From: Wei Liu <wei.liu@kernel.org>
To: Lorenzo Pieralisi <lpieralisi@kernel.org>
Cc: Dexuan Cui <decui@microsoft.com>,
quic_jhugo@quicinc.com, quic_carlv@quicinc.com,
wei.liu@kernel.org, kys@microsoft.com, haiyangz@microsoft.com,
sthemmin@microsoft.com, bhelgaas@google.com,
linux-hyperv@vger.kernel.org, linux-pci@vger.kernel.org,
linux-kernel@vger.kernel.org, mikelley@microsoft.com,
robh@kernel.org, kw@linux.com, helgaas@kernel.org,
alex.williamson@redhat.com, boqun.feng@gmail.com,
Boqun.Feng@microsoft.com
Subject: Re: [PATCH v3] PCI: hv: Only reuse existing IRTE allocation for Multi-MSI
Date: Fri, 11 Nov 2022 23:40:31 +0000 [thread overview]
Message-ID: <Y27db98OD9Kpjcoe@liuwe-devbox-debian-v2> (raw)
In-Reply-To: <Y24cTE9+bqXtHics@lpieralisi>
On Fri, Nov 11, 2022 at 10:56:28AM +0100, Lorenzo Pieralisi wrote:
> On Fri, Nov 04, 2022 at 03:29:53PM -0700, Dexuan Cui wrote:
> > Jeffrey added Multi-MSI support to the pci-hyperv driver by the 4 patches:
> > 08e61e861a0e ("PCI: hv: Fix multi-MSI to allow more than one MSI vector")
> > 455880dfe292 ("PCI: hv: Fix hv_arch_irq_unmask() for multi-MSI")
> > b4b77778ecc5 ("PCI: hv: Reuse existing IRTE allocation in compose_msi_msg()")

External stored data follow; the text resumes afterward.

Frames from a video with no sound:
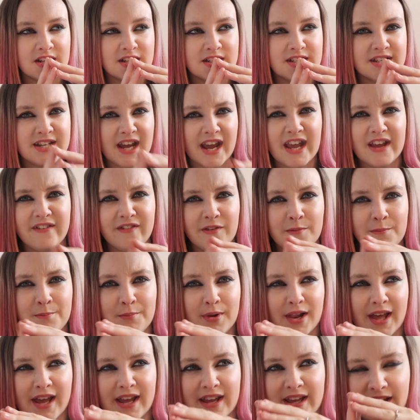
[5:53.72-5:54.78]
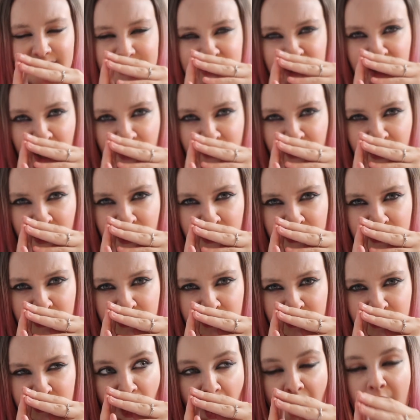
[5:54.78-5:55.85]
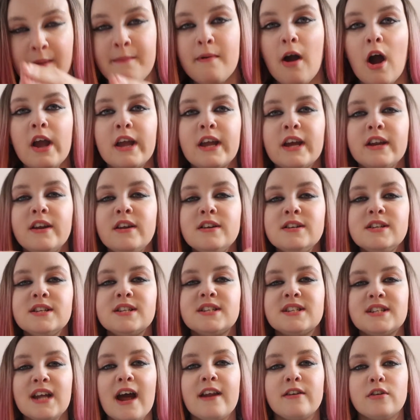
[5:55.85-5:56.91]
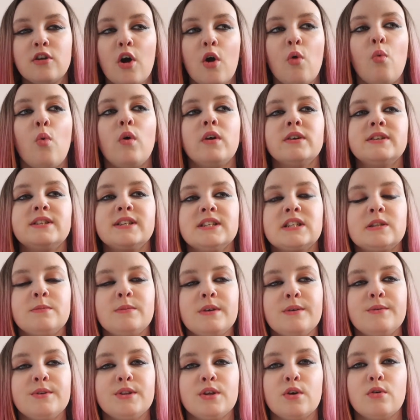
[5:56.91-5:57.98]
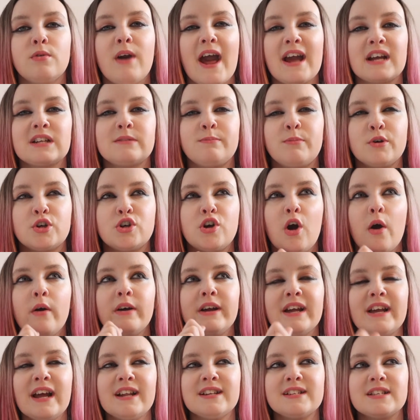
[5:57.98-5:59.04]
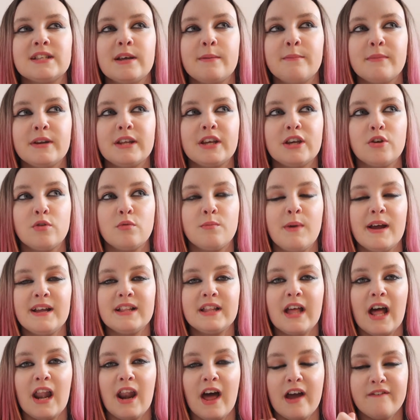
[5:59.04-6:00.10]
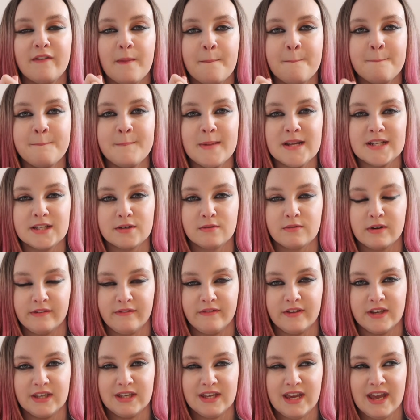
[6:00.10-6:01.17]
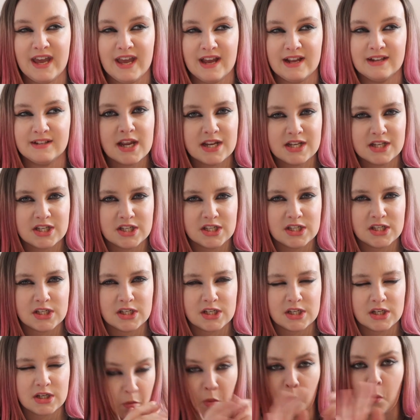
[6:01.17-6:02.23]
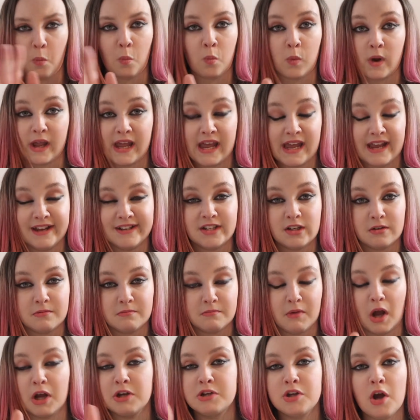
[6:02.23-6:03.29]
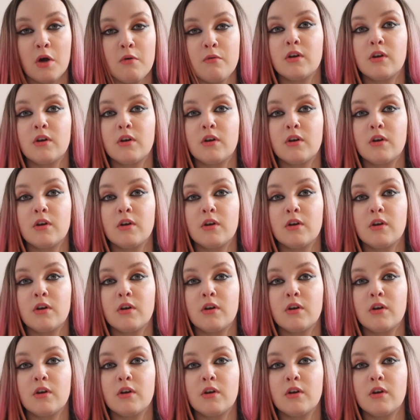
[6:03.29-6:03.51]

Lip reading: Dave and Blaine get together. I can understand not wanting to be with your ex, but going against somebody who made their life a misery for years is weird. I don't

> > a2bad844a67b ("PCI: hv: Fix interrupt mapping for multi-MSI")
> >
> > It turns out that the third patch (b4b77778ecc5) causes a performance
> > regression because all the interrupts now happen on 1 physical CPU (or two
> > pCPUs, if one pCPU doesn't have enough vectors). When a guest has many PCI
> > devices, it may suffer from soft lockups if the workload is heavy, e.g.,
> > see https://lwn.net/ml/linux-kernel/20220804025104.15673-1-decui@microsoft.com/
> >
> > Commit b4b77778ecc5 itself is good. The real issue is that the hypercall in
> > hv_irq_unmask() -> hv_arch_irq_unmask() ->
> > hv_do_hypercall(HVCALL_RETARGET_INTERRUPT...) only changes the target
> > virtual CPU rather than physical CPU; with b4b77778ecc5, the pCPU is
> > determined only once in hv_compose_msi_msg() where only vCPU0 is specified;
> > consequently the hypervisor only uses 1 target pCPU for all the interrupts.
> >
> > Note: before b4b77778ecc5, the pCPU is determined twice, and when the pCPU
> > is determinted the second time, the vCPU in the effective affinity mask is
> > used (i.e., it isn't always vCPU0), so the hypervisor chooses different
> > pCPU for each interrupt.
> >
> > The hypercall will be fixed in future to update the pCPU as well, but
> > that will take quite a while, so let's restore the old behavior in
> > hv_compose_msi_msg(), i.e., don't reuse the existing IRTE allocation for
> > single-MSI and MSI-X; for multi-MSI, we choose the vCPU in a round-robin
> > manner for each PCI device, so the interrupts of different devices can
> > happen on different pCPUs, though the interrupts of each device happen on
> > some single pCPU.
> >
> > The hypercall fix may not be backported to all old versions of Hyper-V, so
> > we want to have this guest side change for ever (or at least till we're sure
> > the old affected versions of Hyper-V are no longer supported).
> >
> > Fixes: b4b77778ecc5 ("PCI: hv: Reuse existing IRTE allocation in compose_msi_msg()")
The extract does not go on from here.